- _Work order_:
Please retype the data below line for line and leave out every picture.

- _Input for this task_:
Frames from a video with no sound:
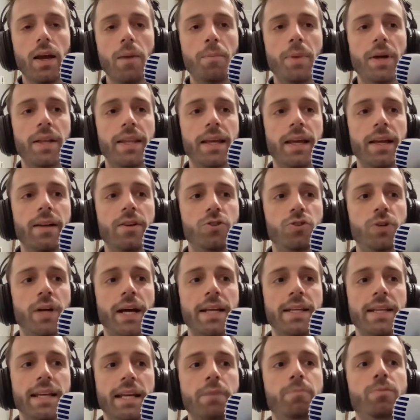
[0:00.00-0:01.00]
but then
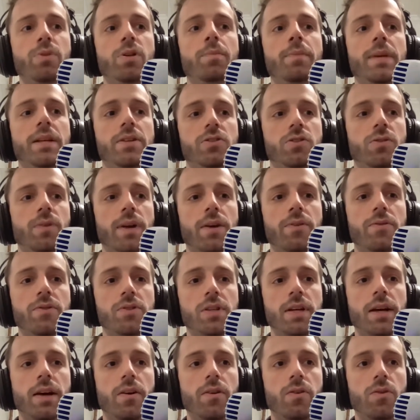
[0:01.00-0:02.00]
trying to implement surround
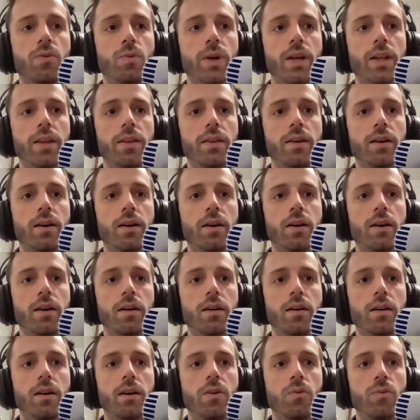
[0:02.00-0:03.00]
sound with a
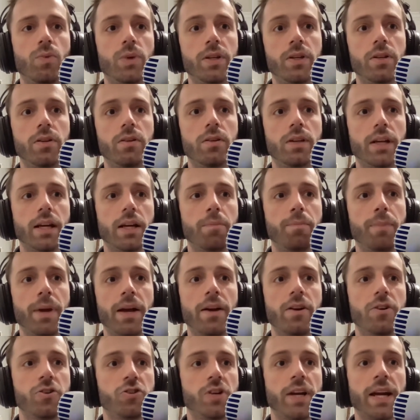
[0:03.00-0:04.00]
real like
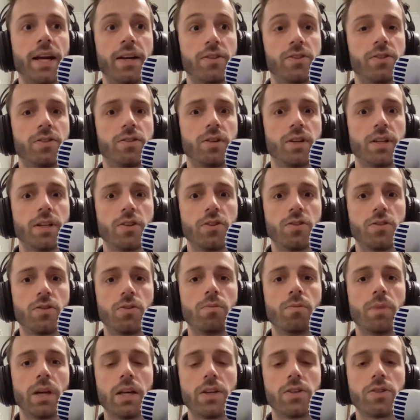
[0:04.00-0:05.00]
Behringer X32
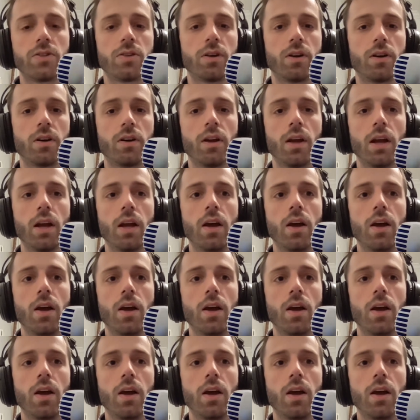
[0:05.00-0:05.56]
mixer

- _Completed exercise_:
Frames from a video with no sound:
[0:00.00-0:01.00]
but then
[0:01.00-0:02.00]
trying to implement surround
[0:02.00-0:03.00]
sound with a
[0:03.00-0:04.00]
real like
[0:04.00-0:05.00]
Behringer X32
[0:05.00-0:05.56]
mixer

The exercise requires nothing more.